Content starts

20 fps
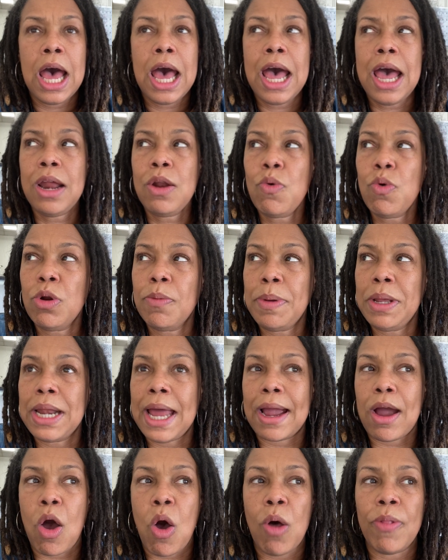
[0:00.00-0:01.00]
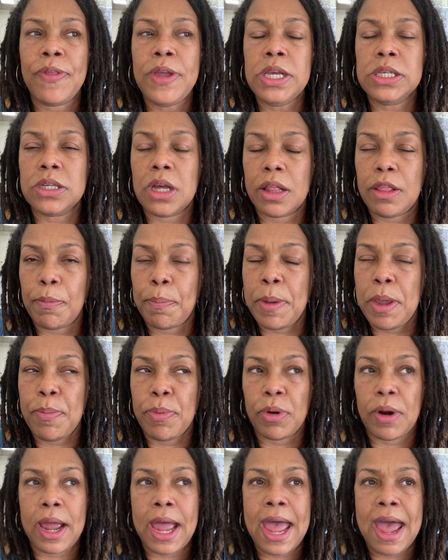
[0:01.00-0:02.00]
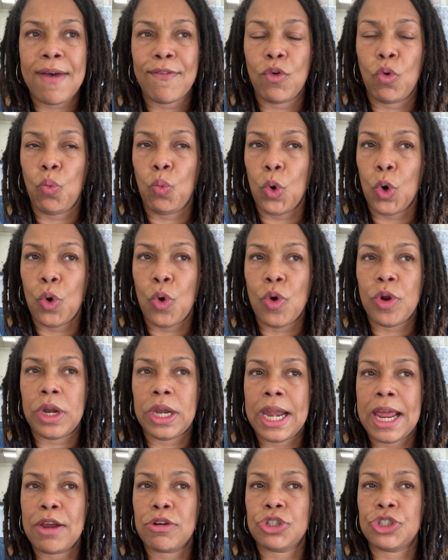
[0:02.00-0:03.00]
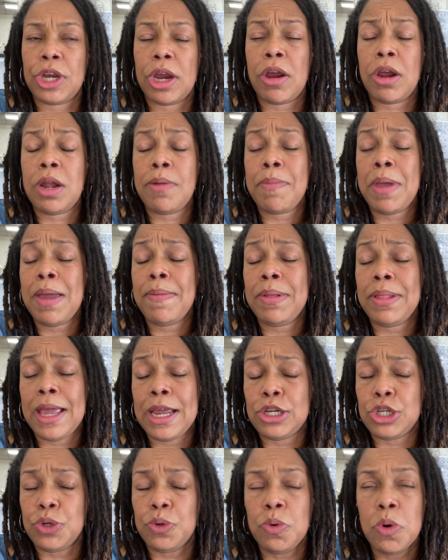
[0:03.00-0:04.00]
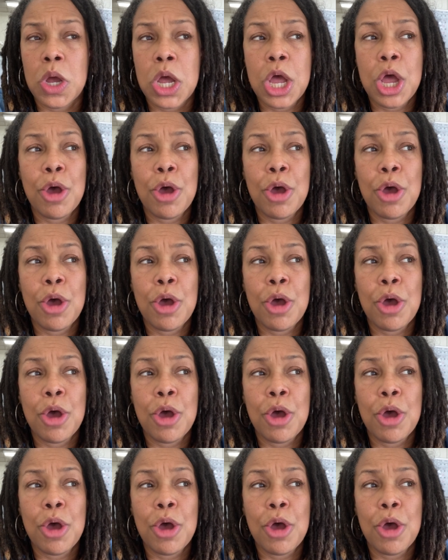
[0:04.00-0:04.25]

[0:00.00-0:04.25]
I don't want to be like all these other people that have a word and they're sharing, and maybe they do,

Content ends

• [Try it]: Your copy must consist solely of the lines from the one containing "[0:01.00-0:02.00]" through the final line of the material above, transcribed exactly, with the pictures left out.

• [Solution below]:
[0:01.00-0:02.00]
[0:02.00-0:03.00]
[0:03.00-0:04.00]
[0:04.00-0:04.25]

[0:00.00-0:04.25]
I don't want to be like all these other people that have a word and they're sharing, and maybe they do,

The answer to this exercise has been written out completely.